Texas A&M Engineering Experiment Station, College Station TX

Investigators

Abstract

This Faculty Early Career Development (CAREER) grant provides funding for an investigation of the latest industrial trends in integrated logistical management. The major concentration is on recent supply chain initiatives enabling the integration of transportation and inventory decisions. The specific initiatives of interest include Vendor Managed Inventory (VMI), Third Party Warehousing/Distribution (3PW/D), and Time Definite Delivery (TDD) applications. Under these initiatives, substantial savings are realizable by carefully incorporating a shipment strategy with inventory replenishment decisions. The impact is particularly tangible when the shipment strategy calls for a consolidation program where several smaller deliveries are dispatched as a combined load realizing the scale economies inherent in transportation. Recognizing a need for analytical research in the field, this project concentrates on analysis of integrated policies where shipment consolidation and inventory control decisions are coordinated under VMI, 3PW/D, and TDD agreements. The research objective is to develop a modeling framework and theoretical understanding of integration issues in the context of these supply chain initiatives. The goal is to address the question of under what conditions integration works and to render insights into distribution policy design and operational control.
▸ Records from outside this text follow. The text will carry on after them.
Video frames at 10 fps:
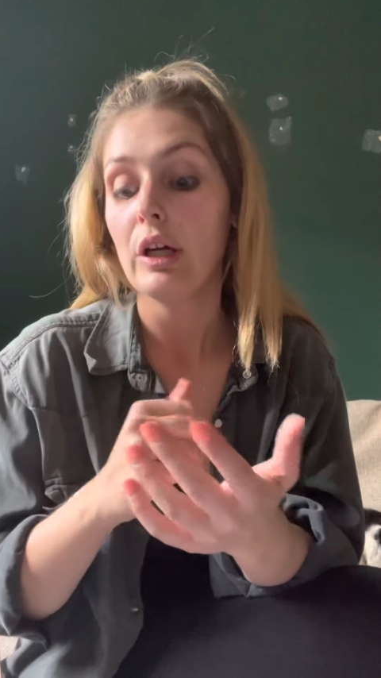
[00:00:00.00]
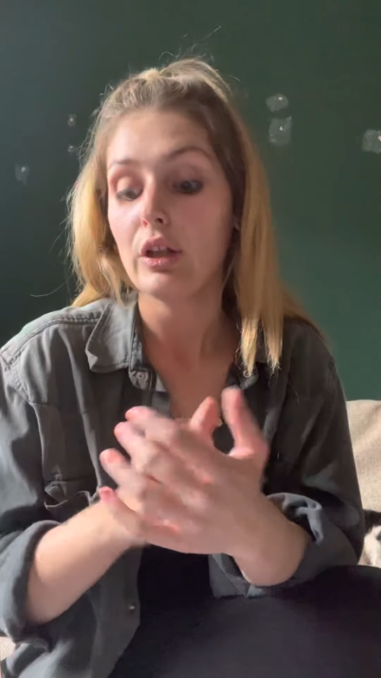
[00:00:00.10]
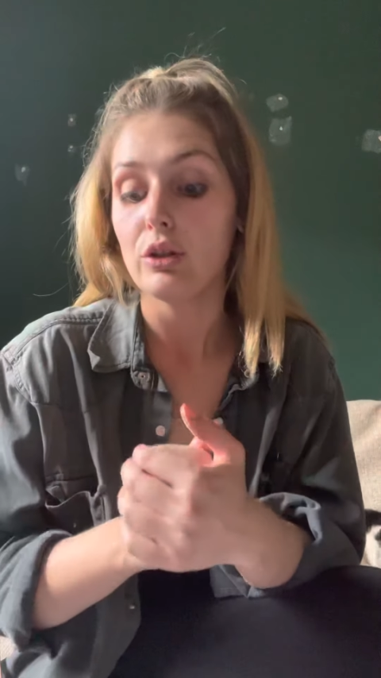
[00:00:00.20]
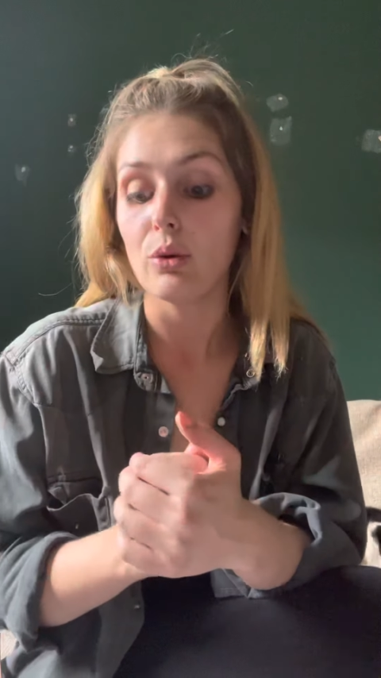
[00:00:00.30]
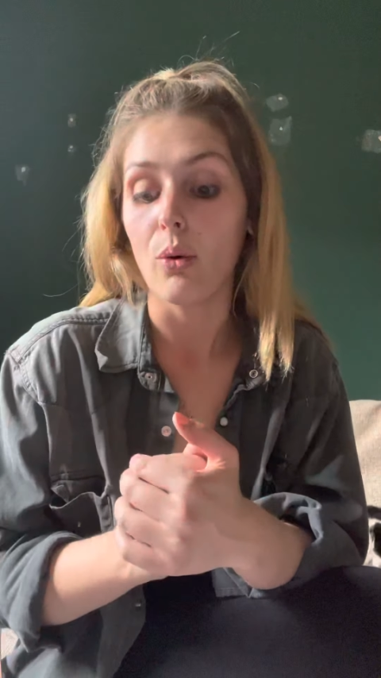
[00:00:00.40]

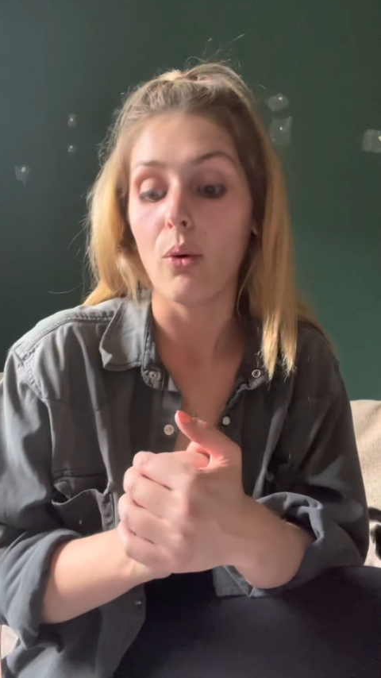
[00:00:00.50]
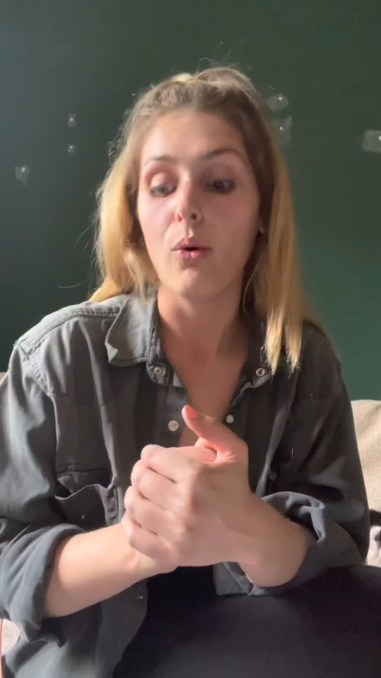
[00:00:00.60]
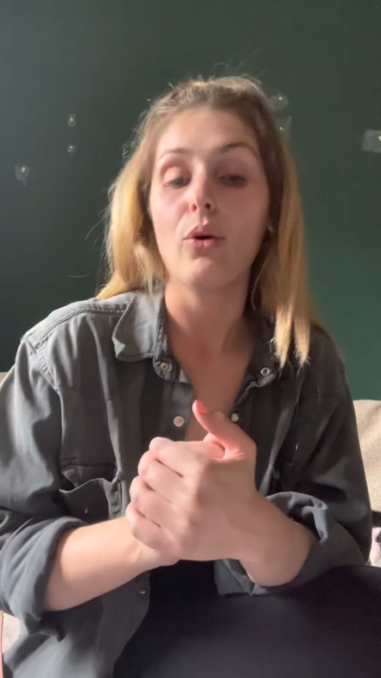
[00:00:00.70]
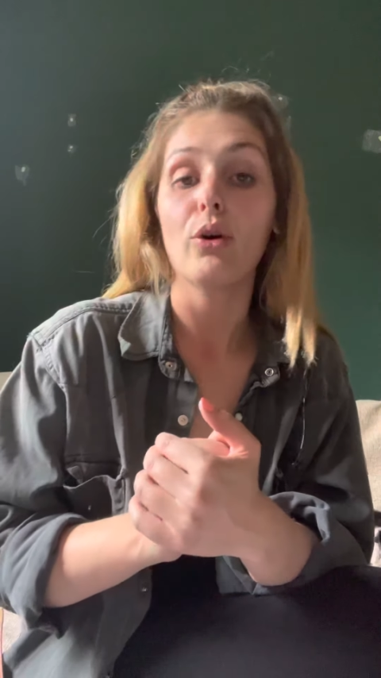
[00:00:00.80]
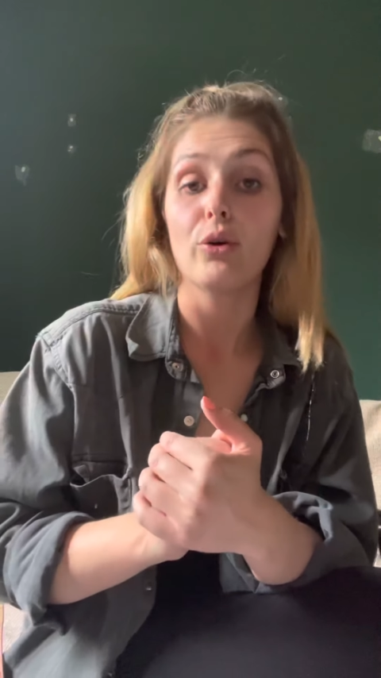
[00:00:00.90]

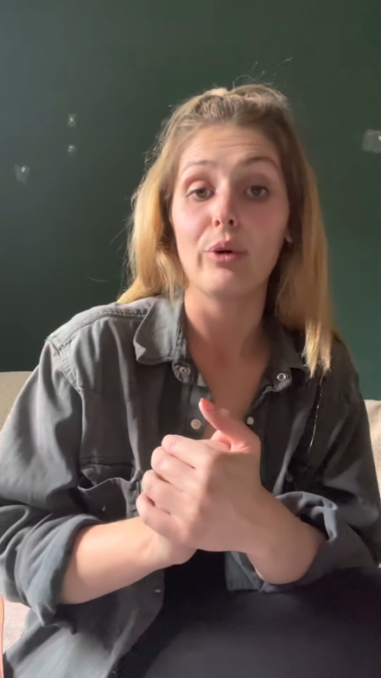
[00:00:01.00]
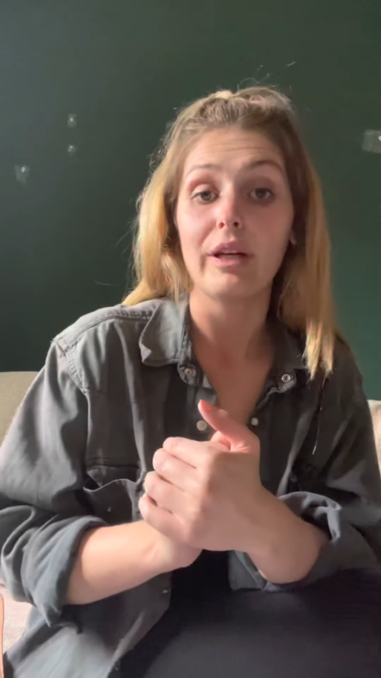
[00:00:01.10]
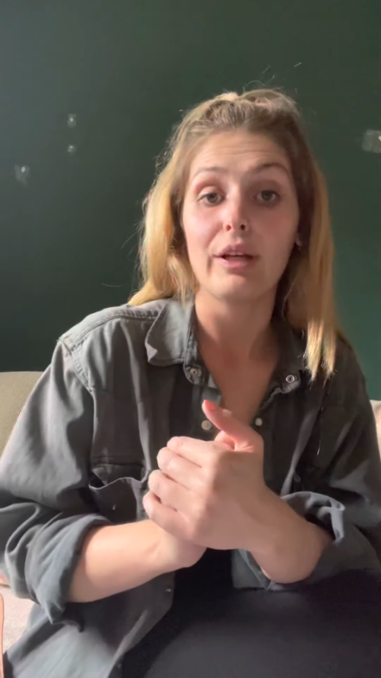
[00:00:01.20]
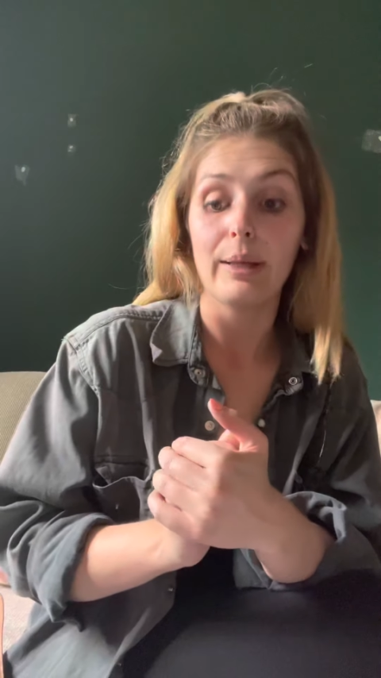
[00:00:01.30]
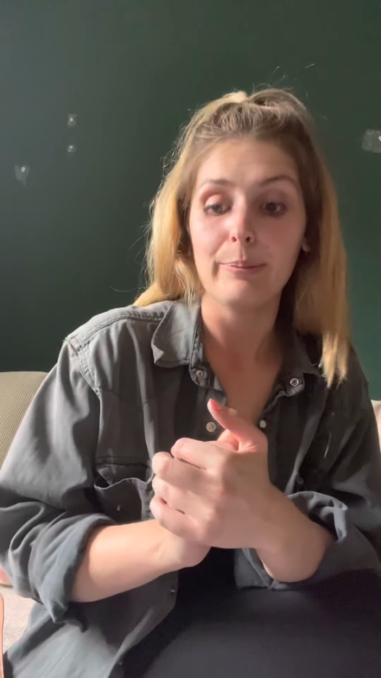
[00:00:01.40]
your
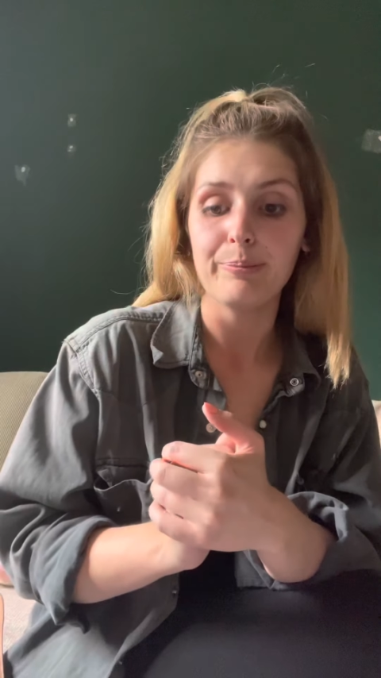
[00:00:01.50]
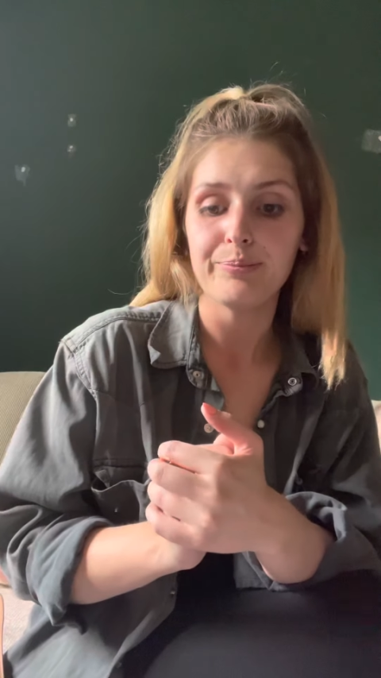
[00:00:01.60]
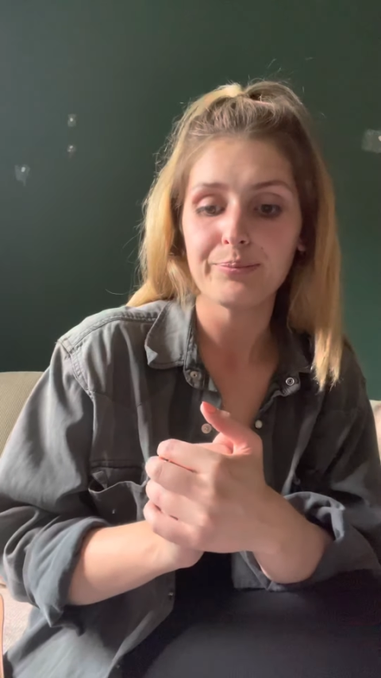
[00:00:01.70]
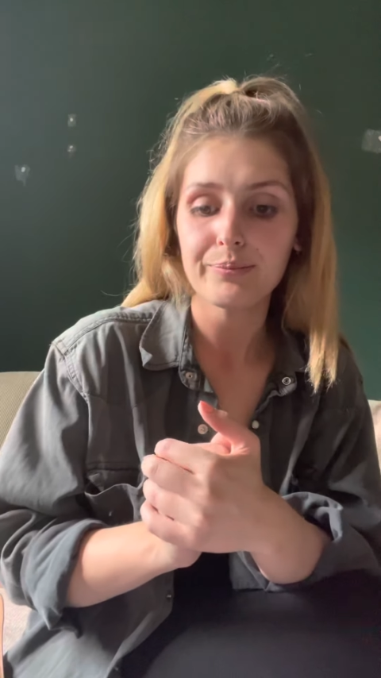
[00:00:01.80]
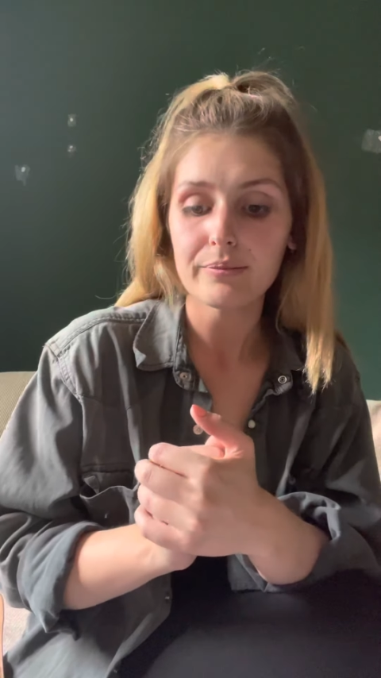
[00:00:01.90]
curriculum.
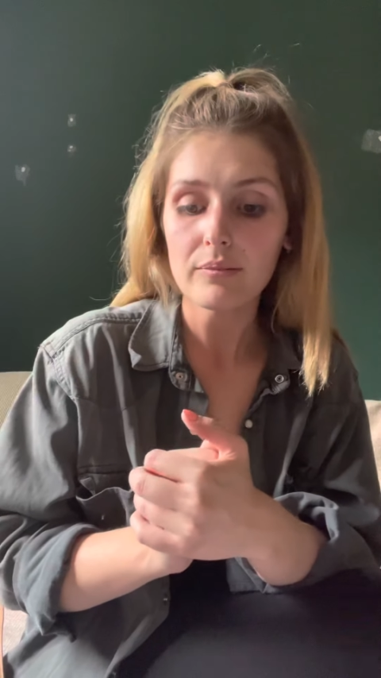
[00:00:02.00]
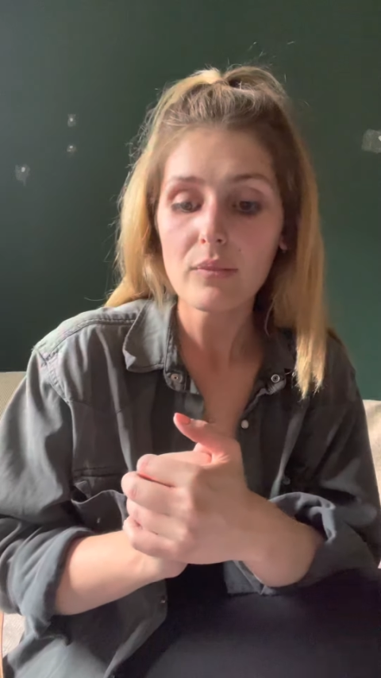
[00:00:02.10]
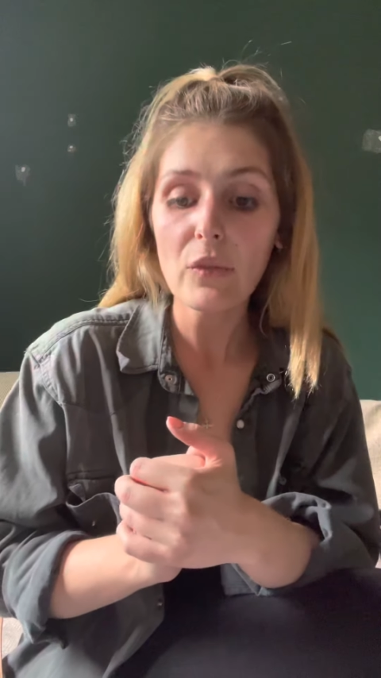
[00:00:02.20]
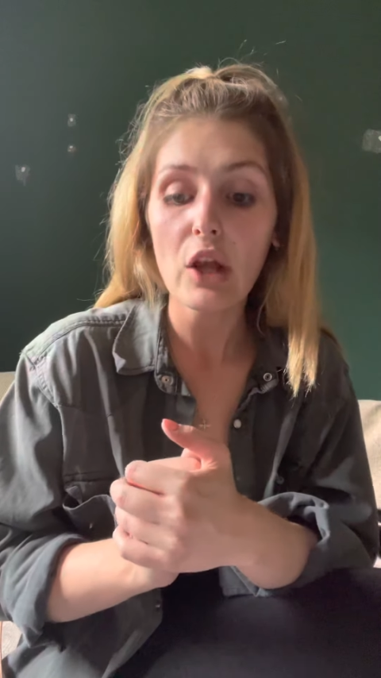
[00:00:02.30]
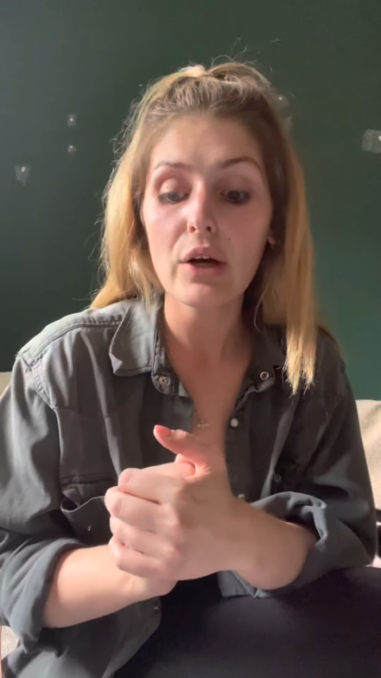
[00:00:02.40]

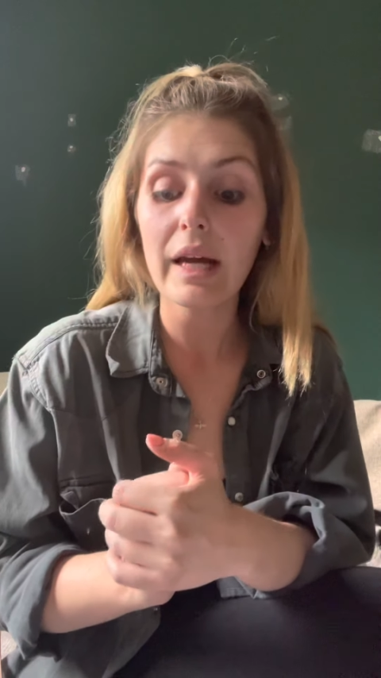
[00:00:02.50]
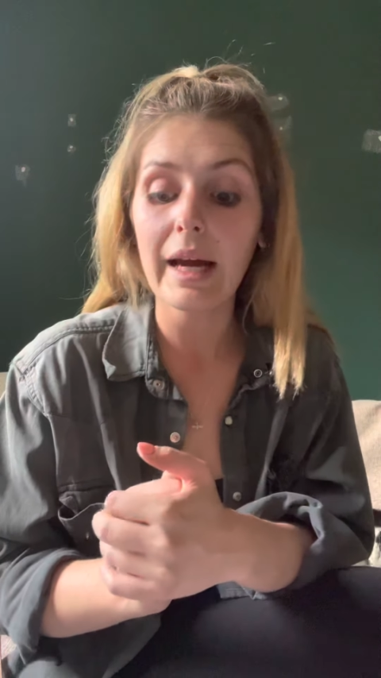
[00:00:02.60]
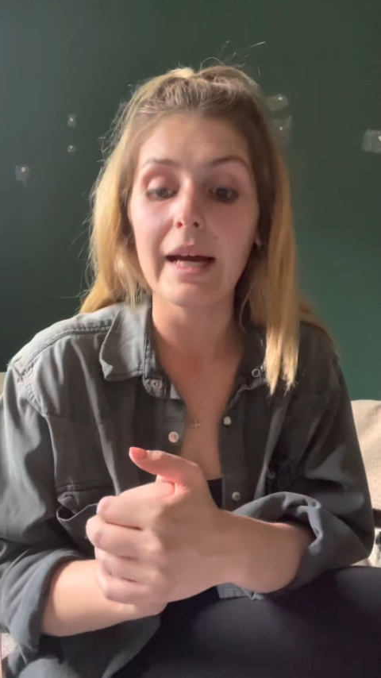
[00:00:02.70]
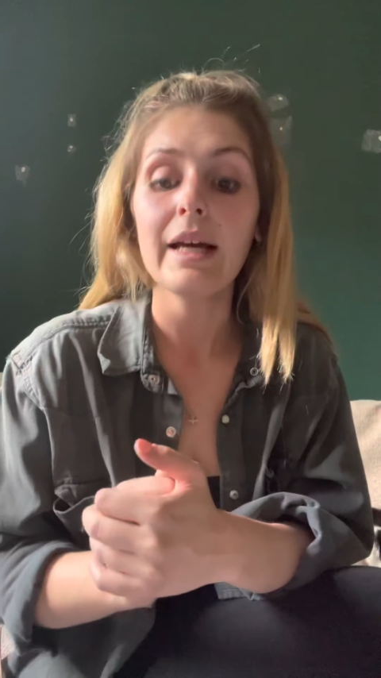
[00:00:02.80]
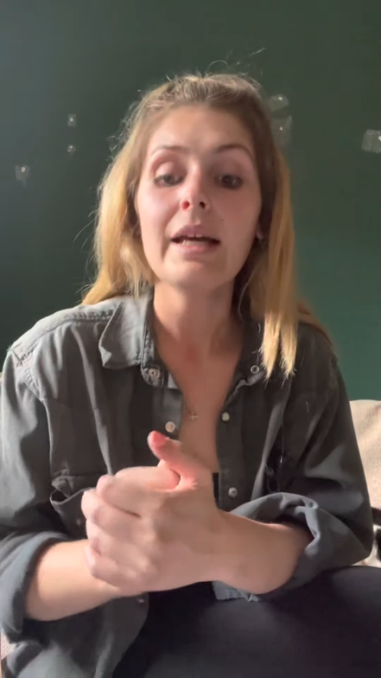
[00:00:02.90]
Okay,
The research agenda of this career plan has been developed in collaboration with industry. Hence, if successful, the results will provide a better understanding of real-life integration problems in supply chain practices. On the educational side, in response to a growing demand for a new generation of logistics engineers, this career plan builds on industrial collaboration. In partnership with industry, new educational materials and courses that unify the practice and theory of integrated logistics will be developed, and new student projects will be designed to satisfy the needs of students in pursuit of careers in this emerging field.